For our work as psychotherapists, racism is something that permeates our training. The issues are often ignored because the training is Eurocentric and the therapist and training staff are often white and middle class. There is both an unconscious incompetence and a conscious incompetence. What is of significance is the need to hold on to the status quo. For the BAME that attend therapy, there needs to be an understanding for white therapists as to how best to support their black patients. Most white therapists are not aware of the black people’s struggles nor are they versed in holding such conversations. Often black people wouldn’t go to therapy because they don’t feel they can be helped. Those that train are let down on the training which doesn’t cater for ethnically and culturally diverse population. This exclusion needs attention.
In spite of COVID-19, black people are putting their lives at risk to make a point, to raise awareness. These are actions of people who are desperate; we need to be careful not to pathologise the grieving, and find supportive space to openly address these issues, which should concern us all.

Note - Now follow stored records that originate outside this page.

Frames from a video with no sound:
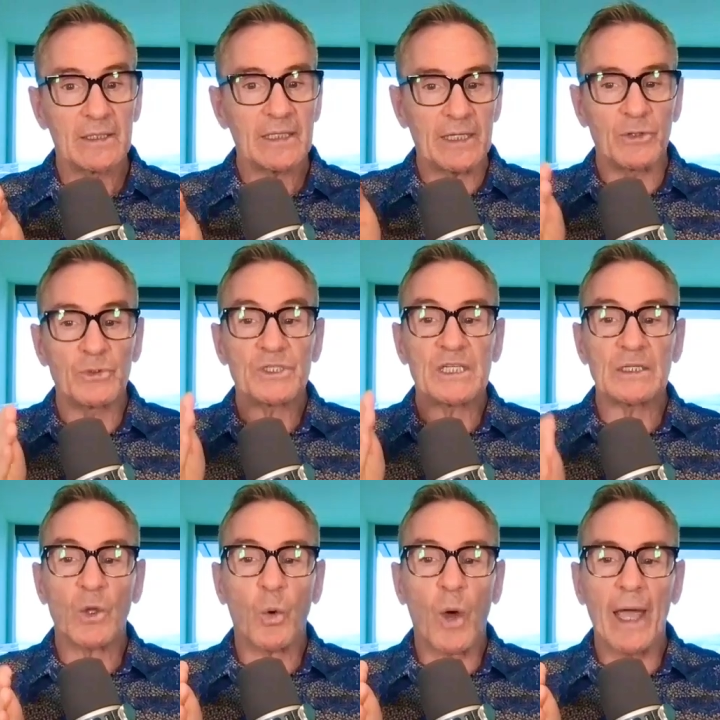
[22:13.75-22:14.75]
Can you
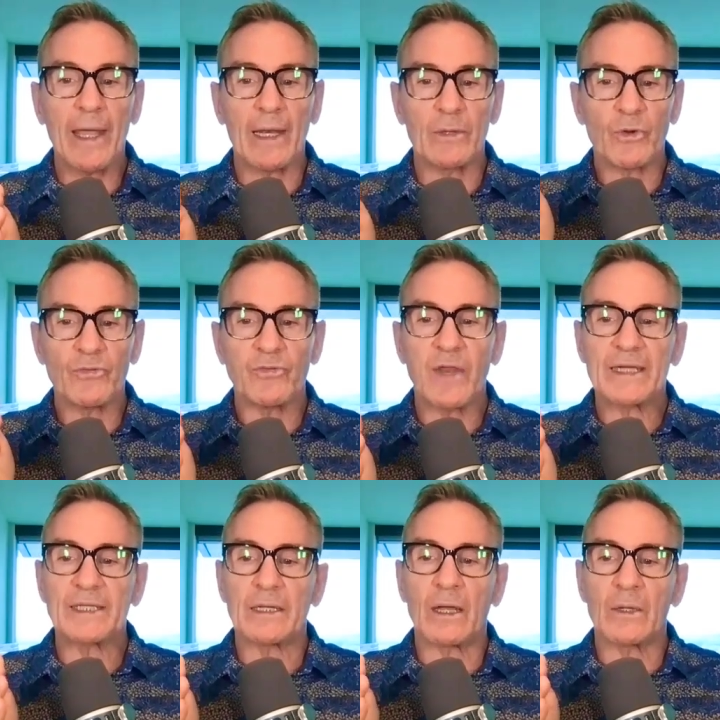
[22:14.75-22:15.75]
sit quietly
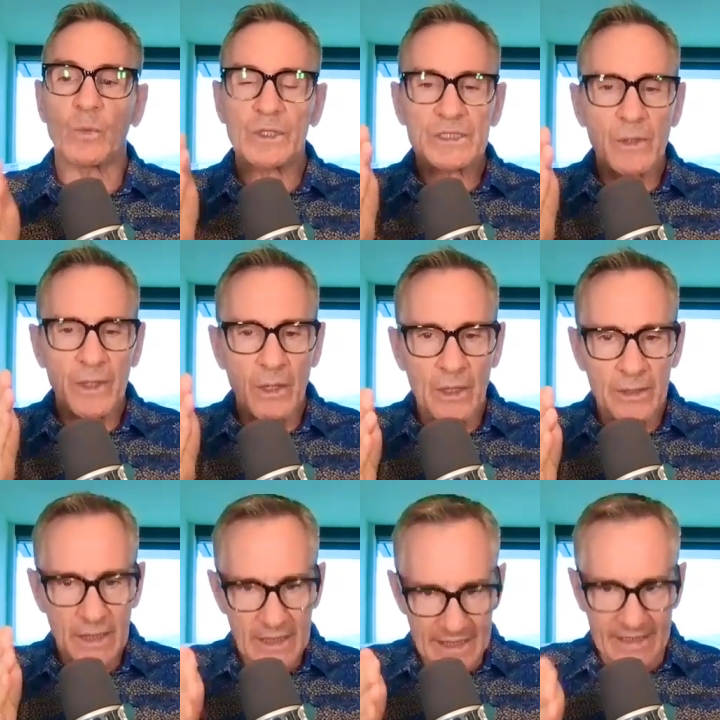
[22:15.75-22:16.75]
reflecting on what's going
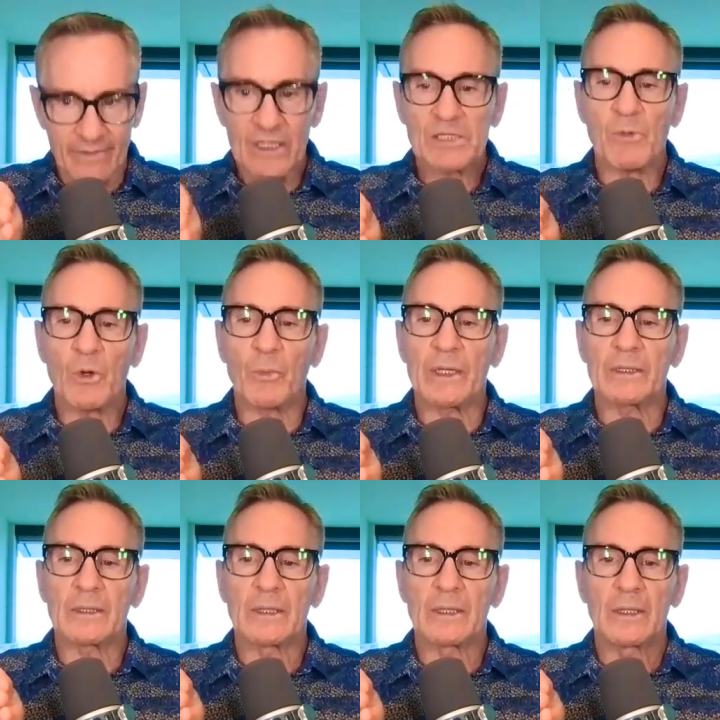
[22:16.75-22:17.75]
on in this
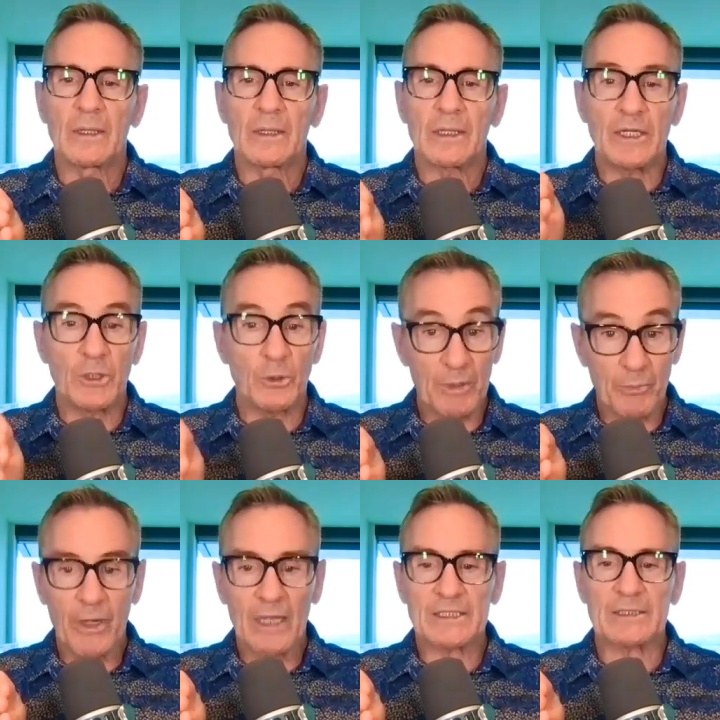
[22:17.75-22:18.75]
moment? Can you be
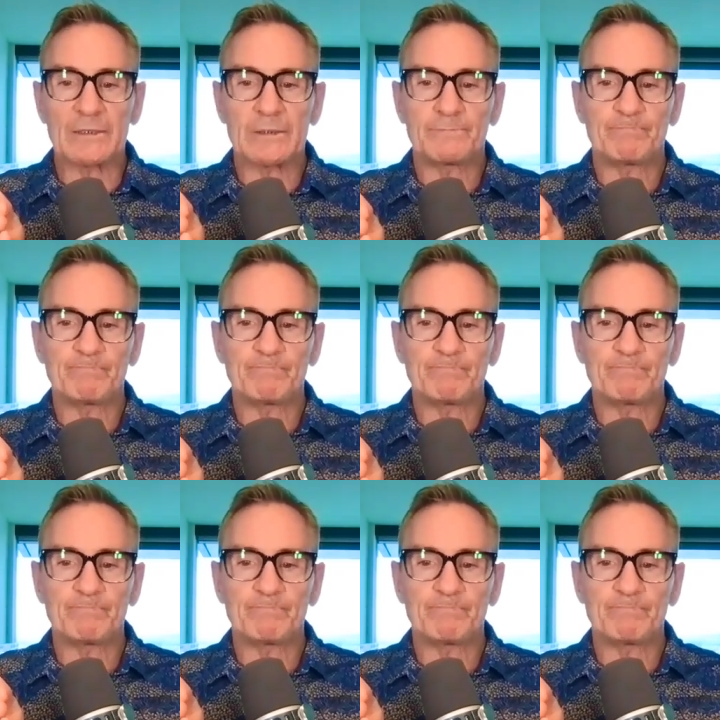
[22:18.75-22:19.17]
present?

James Baldwin, explains that ‘freedom is something people take and people are as free as they want to be’. I was inspired by this quote. Within our profession, our work is helping others find that freedom, a freedom to attain a better sense of self. How a white therapist helps a black patient involves considering the impact that white as a majority race, has to play in that. This means having an understanding that whiteness is multidimensional and attending to the oppressive side of whiteness.
It is important we don’t shut down the thinking.
References
J. Baldwin (1991) Nobody knows my name: More notes of a native son. Penguin books
Du Bois (2007) The World and Africa, Oxford University Press.